Holistic Shuffler for the Parallel Processing of SQL Window Functions
Window functions are a sub-class of analytical operators that allow data to be handled in a derived view of a given relation, while taking into account their neighboring tuples. Currently, systems bypass parallelization opportunities which become especially relevant when considering Big Data as data is naturally partitioned. We present a shuffling technique to improve the parallel execution of window functions when data is naturally partitioned when the query holds a partitioning clause that does not match the natural partitioning of the relation. We evaluated this technique with a non-cumulative ranking function and we were able to reduce data transfer among parallel workers in 85 % when compared to a naive approach.
KeywordsWindow Function PARTITION Clause Naturally Partitioned Reduce Data Transfer Neighboring Tuples
In this paper we propose an Holistic shuffler which according to the partitioning considered by the ongoing window function will instruct workers to handle specific partitions according to the data sizes they hold, minimizing data transfer among workers. We present the design and action of the shuffler which is based on prior knowledge of the data size distribution of each column in the relation, reflecting the data size held in each partition rather than considering the actual data value as seen in common use of database indexes. The preliminary evaluation of our mechanism shows that our approach is able reduce data transfer by 85 % when compared with a naive approach.
Roadmap: In the remainder of this paper, Sect. 2 introduces the distribution considered and Sect. 3 presents the design and architecture of the Holistic Shuffler we propose. Section 4 accesses our approach. Section 5 briefly reviews related work and overviews our contributions.
2 Data Transfer Statistics
Histograms are commonly used by query optimizers as they provide a fairly accurate estimate on the data distribution, which is crucial for a query planner. An histogram allows to map keys to their observed frequencies. Database systems use these structures to measure the cardinality of keys or key ranges. Without histograms, the query planner would have to assume uniform distribution of data, leading to incorrect partitioning, particularly with skewed data , a common characteristic of non synthetic workloads.
When a query engine has to generate parallel query execution plans to be dispatched to distinct workers, each one holding a partition of data; having histograms like the aforementioned ones is an asset, but it does not completely present an heuristic that could be used to enhance how parallel workers would share preliminary and final results. This is so as such histograms only introduce and insight about the cardinality of each partition key. In order to improve bandwidth usage, thus reducing the amount of traded information, the histogram also needs to reflect the volume of data existing in each node, instead of just considering the row cardinality.
2.1 Histogram Construction
Algorithm 1 governs how each partition histogram \((hist\_P_n)\) should be built. Briefly, each attribute (attr) is traversed and for each key, the total number of distinct occurrences of that key is computed, together with its size. The pair of values is then added to the histogram.

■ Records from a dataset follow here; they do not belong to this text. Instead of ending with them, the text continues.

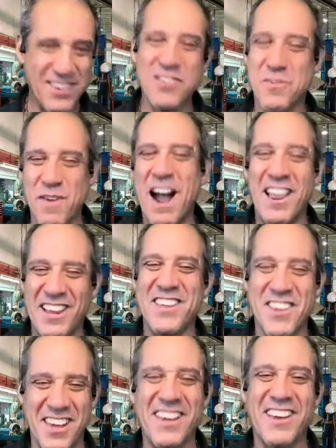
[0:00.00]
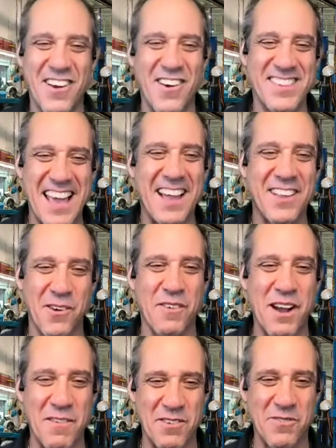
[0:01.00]
You're smiling because you know exactly where I'm
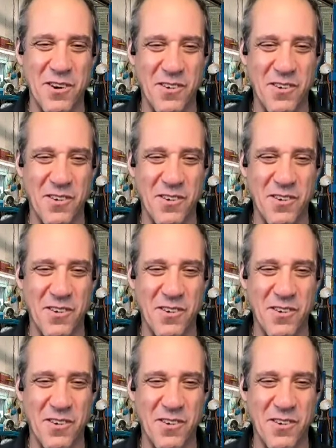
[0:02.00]
coming from.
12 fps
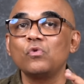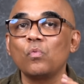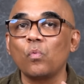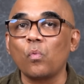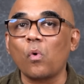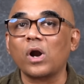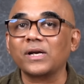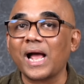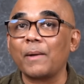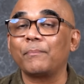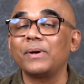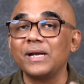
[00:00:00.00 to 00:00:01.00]
to what
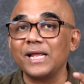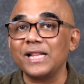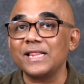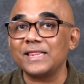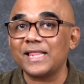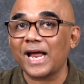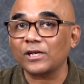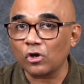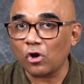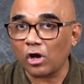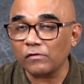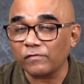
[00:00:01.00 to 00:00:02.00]
happened in that
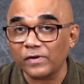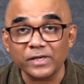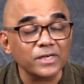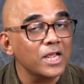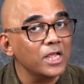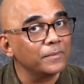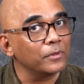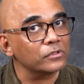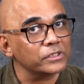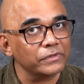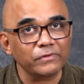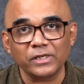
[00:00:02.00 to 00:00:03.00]
conflict
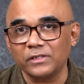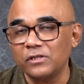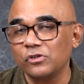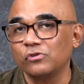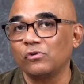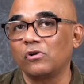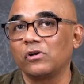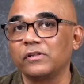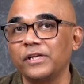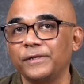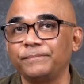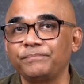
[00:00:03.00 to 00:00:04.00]
because Sivanandan is no longer
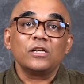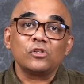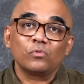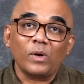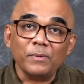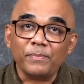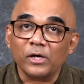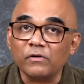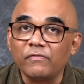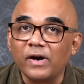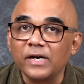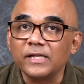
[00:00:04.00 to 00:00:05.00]
there. There is one part
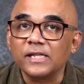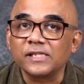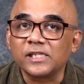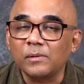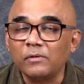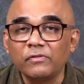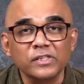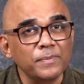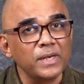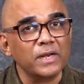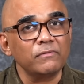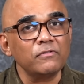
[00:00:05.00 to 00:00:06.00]
of Vaazhai that some of us
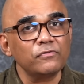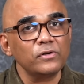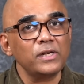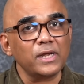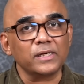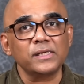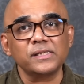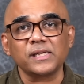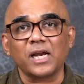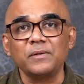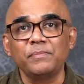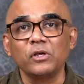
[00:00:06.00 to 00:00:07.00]
may never fully
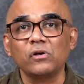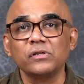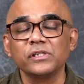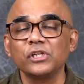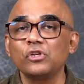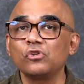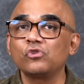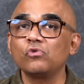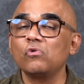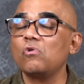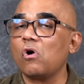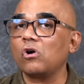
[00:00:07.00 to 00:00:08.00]
understand because it is
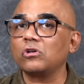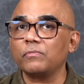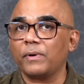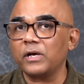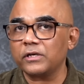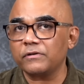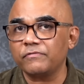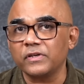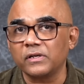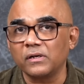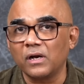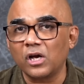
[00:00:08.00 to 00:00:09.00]
so
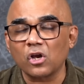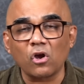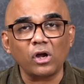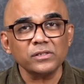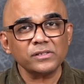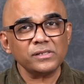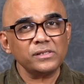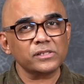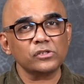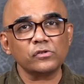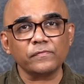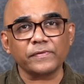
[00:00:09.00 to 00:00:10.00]
autobiographical. A constant
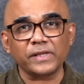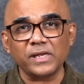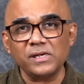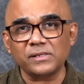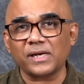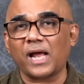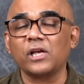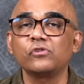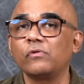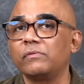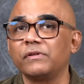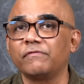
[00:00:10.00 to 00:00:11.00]
sense of guilt
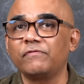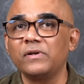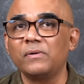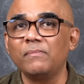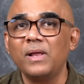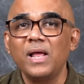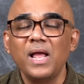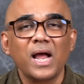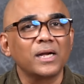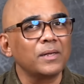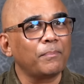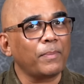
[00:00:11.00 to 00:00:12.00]
hangs over the film
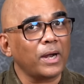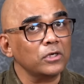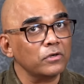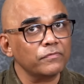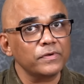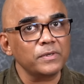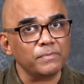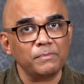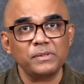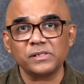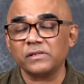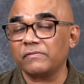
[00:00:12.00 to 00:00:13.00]
and a part of it may
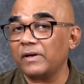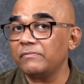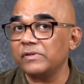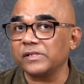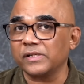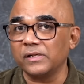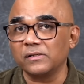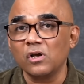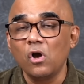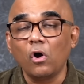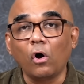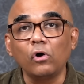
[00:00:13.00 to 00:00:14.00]
be survivor's guilt.
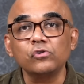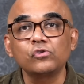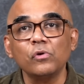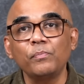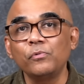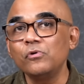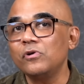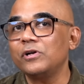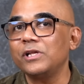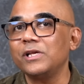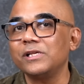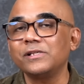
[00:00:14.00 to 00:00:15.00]
Also,
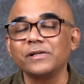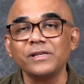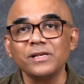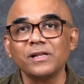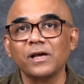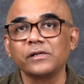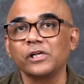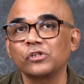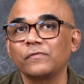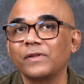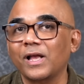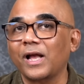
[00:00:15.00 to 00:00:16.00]
Pungadi is a
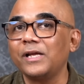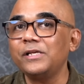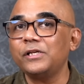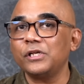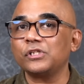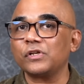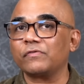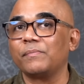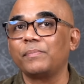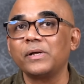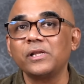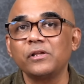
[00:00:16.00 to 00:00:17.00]
reincarnation of the kind teacher
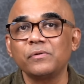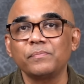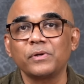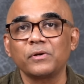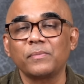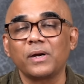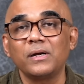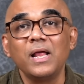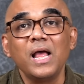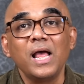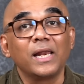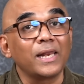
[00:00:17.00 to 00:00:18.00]
from Pariyerum Perumal.
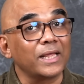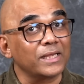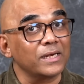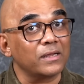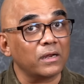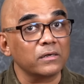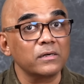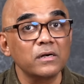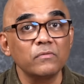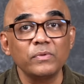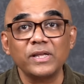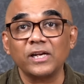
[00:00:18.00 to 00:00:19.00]
Like in
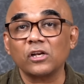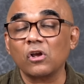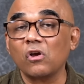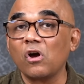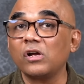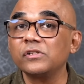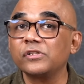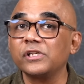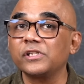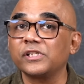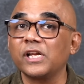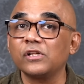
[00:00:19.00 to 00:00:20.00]
Karnan, we get a
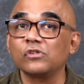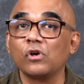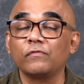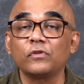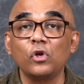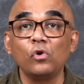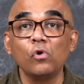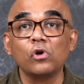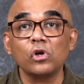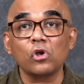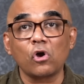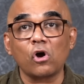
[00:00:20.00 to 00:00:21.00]
constant sense of the
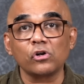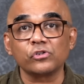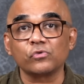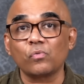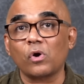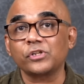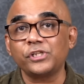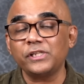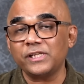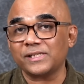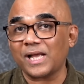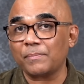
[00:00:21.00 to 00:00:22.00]
local gods watching
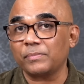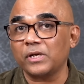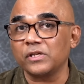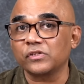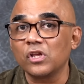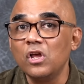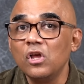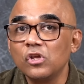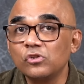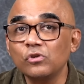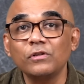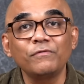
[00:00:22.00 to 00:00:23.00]
these happenings.
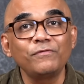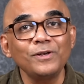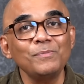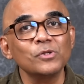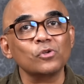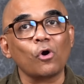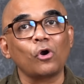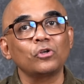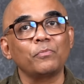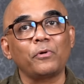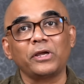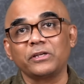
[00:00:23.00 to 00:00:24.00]
So the film is
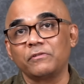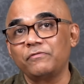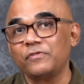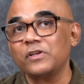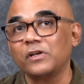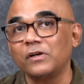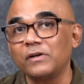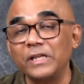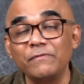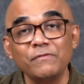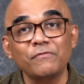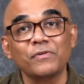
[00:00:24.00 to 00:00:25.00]
autobiographical
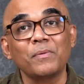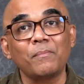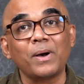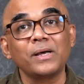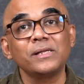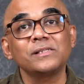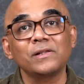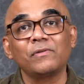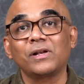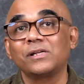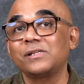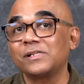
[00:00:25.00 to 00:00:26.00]
even from Mari
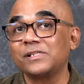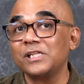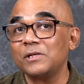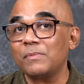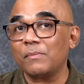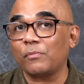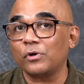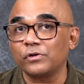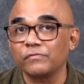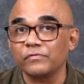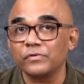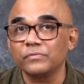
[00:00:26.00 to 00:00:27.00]
Selvaraj's cinema point
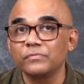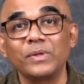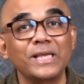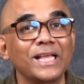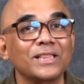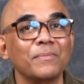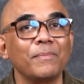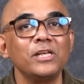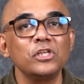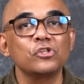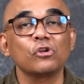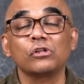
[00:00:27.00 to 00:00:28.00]
of view. We get the
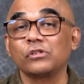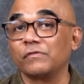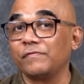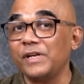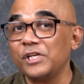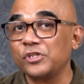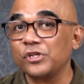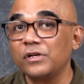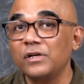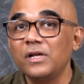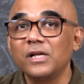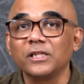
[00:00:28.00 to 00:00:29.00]
many shots of nature,
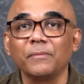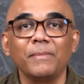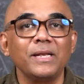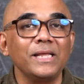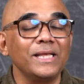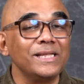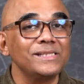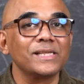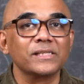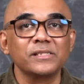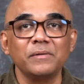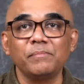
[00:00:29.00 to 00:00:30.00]
the many
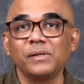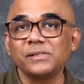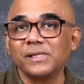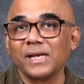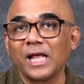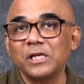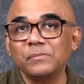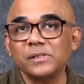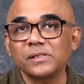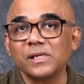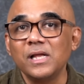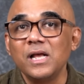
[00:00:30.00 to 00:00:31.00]
insects and birds and
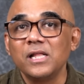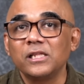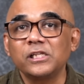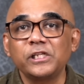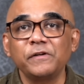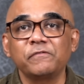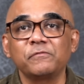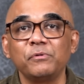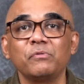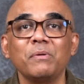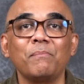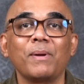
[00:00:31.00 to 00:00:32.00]
animals, the shifts
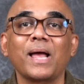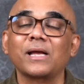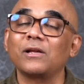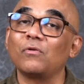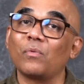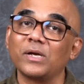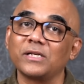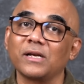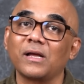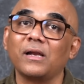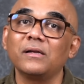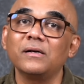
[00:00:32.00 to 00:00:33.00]
between black and white
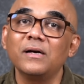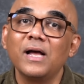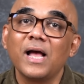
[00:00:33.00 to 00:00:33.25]
and color,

The tables in Fig. 2(a), (b) and (c) present the resulting histograms for each partition according to Fig. 1.
When all workers have completed computing the histogram regarding its own physical partition, they need to share it with a designated worker, so that the global histogram is also computed. The global histogram will traverse each physical partition histogram and evaluate, for each key, which is the physical partition that holds the largest volume (in size, evaluating the \(cardinality \times average\_row\_size\)). The table in Fig. 2(d) depicts the final result of the global histogram. The global histogram will have the same number of attributes of each partition histogram. Please note that the keys for both the physical partition and the global histograms are not the primary keys of the relation, but rather the distinct values found in each attribute during the construction of each partition histogram. Therefore, we provide a brief example on how to read this histogram. Consider that a given query requires data to be partitioned according to attribute A. Then, the histogram informs that key 1 and 2 have the largest volume of data respectively in partitions p1,p3 and, and regarding key 3, partitions p2 and p3 both hold the same volume.
3 Holistic Shuffler
The Holistic Shuffler leverages on the data distribution data collected by the Global Histogram in order to expedite shuffling operations. The Shuffle operator can be translated into a SEND primitive that forwards a bounded piece of data to a given destination, considering the underlying network to be reliable. During the workflow for processing a window operator, there are two different moments where data needs to be shuffled. The first moment occurs immediately after the operator starts, and its goal is to reunite partitions, thus fulfilling the locality requirement. The second moment occurs in the end of the operator and it is intended to reconcile partial results in order to produce the final result.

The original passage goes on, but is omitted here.